Monday, July 14, 2014

I will spice these ants to death because the internet doesn't lie

We're having an ant situation in the kitchen. Those annoying little fuckers keep stealing the cat food. They're big black ones that can cart the cat food off to wherever they're coming from. The cats of course do nothing about this.

I've been afraid to buy ant traps because of the cats so I was looking up pet friendly ant solutions. The internet suggested that I try using chalk because the ants won't cross the chalk lines. This seems ridiculous and I can't draw. Another solution suggested was cinnamon. Apparently ants don't like the smell. I decided to go with the cinnamon option. Derek asked me what I was doing, I told him to trust me I was fighting ants with spices!

It did seem to work for a day or two but yesterday I saw one heading towards the cat dish. I tried to get him with a paper towel but he crawled under the dish. I lifted the dish up and he was nowhere to be found. I'm looking all over the floor and the plate and nothing. These aren't regular ants, they are mother fucking ninjas ants!

*Seems about right.

I can't figure out where ninja ant went so I put the plate down and start to back up slowly doing one last sweep of the floor. Then I feel something on my arm. The ninja ant had gone one place I didn't think to look, on me. I quickly brushed him off and told the cats to "go get him!" I'm sure you can guess how that went over. I disposed of ninja ant myself because my cats are useless. I think it's time to get regular ant traps.

*this is an actual game you can download for your phone.

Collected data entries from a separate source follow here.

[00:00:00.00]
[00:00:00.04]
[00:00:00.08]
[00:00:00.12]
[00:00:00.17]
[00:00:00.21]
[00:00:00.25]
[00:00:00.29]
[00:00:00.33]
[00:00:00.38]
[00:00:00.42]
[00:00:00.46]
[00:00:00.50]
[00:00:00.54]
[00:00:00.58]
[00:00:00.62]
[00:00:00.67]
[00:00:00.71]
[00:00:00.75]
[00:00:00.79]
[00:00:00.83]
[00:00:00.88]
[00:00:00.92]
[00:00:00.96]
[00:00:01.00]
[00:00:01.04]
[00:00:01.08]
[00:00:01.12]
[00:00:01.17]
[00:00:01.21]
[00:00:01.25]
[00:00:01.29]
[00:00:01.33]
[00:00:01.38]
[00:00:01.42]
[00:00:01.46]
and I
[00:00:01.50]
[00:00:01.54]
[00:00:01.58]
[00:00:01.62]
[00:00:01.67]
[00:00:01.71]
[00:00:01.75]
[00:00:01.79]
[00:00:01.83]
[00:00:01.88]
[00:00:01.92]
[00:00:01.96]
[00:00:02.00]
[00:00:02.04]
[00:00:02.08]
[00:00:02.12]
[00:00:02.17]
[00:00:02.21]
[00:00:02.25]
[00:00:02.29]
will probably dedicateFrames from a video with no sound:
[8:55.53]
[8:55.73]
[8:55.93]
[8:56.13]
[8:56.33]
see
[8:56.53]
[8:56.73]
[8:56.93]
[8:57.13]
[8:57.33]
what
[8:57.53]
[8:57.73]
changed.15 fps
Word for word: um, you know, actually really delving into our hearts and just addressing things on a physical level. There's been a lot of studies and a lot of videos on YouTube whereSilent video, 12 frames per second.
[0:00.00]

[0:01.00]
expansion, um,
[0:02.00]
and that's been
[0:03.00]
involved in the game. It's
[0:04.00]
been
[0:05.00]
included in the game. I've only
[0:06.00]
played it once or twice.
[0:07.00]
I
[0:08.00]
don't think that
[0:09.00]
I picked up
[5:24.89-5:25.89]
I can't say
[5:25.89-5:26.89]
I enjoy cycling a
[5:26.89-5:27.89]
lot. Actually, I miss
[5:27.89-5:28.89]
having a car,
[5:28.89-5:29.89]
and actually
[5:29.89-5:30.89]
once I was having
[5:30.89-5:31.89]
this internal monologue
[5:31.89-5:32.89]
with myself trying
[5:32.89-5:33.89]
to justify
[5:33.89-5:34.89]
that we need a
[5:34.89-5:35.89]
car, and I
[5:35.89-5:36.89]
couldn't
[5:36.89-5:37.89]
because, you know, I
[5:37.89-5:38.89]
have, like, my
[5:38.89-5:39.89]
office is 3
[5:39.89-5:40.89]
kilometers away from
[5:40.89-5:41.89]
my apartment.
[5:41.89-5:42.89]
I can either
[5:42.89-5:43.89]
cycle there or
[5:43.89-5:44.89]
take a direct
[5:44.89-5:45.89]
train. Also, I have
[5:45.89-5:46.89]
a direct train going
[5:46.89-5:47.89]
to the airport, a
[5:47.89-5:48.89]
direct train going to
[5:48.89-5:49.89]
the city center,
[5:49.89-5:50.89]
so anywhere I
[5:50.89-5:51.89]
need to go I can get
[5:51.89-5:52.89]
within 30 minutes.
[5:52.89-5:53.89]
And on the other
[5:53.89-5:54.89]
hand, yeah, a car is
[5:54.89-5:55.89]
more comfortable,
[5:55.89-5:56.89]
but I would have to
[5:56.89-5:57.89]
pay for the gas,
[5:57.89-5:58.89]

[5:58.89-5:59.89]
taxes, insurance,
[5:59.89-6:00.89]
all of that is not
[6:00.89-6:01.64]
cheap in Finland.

I really like the ant in the background with the bomb and cool visor glasses.


  1. Dawh - Leave out vinegar, maybe? I dunno. You can get the little ant houses from the 80s, still, right? Oh - And I can do you one better. When I showed up at the drop the other night, I felt a "lump" in my hair. I had just gotten my first beer, put it down, looked at Fiona and was like "I think there's something in my hair" ...I did NOT panic, and she suggested heading to the bathroom to "fix it". Still not panicking, (I think I was frozen with fear, actually) I went to the bathroom and shook out a huge beetle, which I thankfully never got to see (only feel), and then resumed drinking to reduce shock. - Lil

  2. We only get the tiny ants (so far) Mrs. Cranky freaks out though other bugs don't bother her. My mom called them "sugar ants" and just thumbed them in mass and flicked them in the sink. Repellant outside works for us on these little guys.

    1. if the traps don't work I'm going to call the property management company to spray for sure.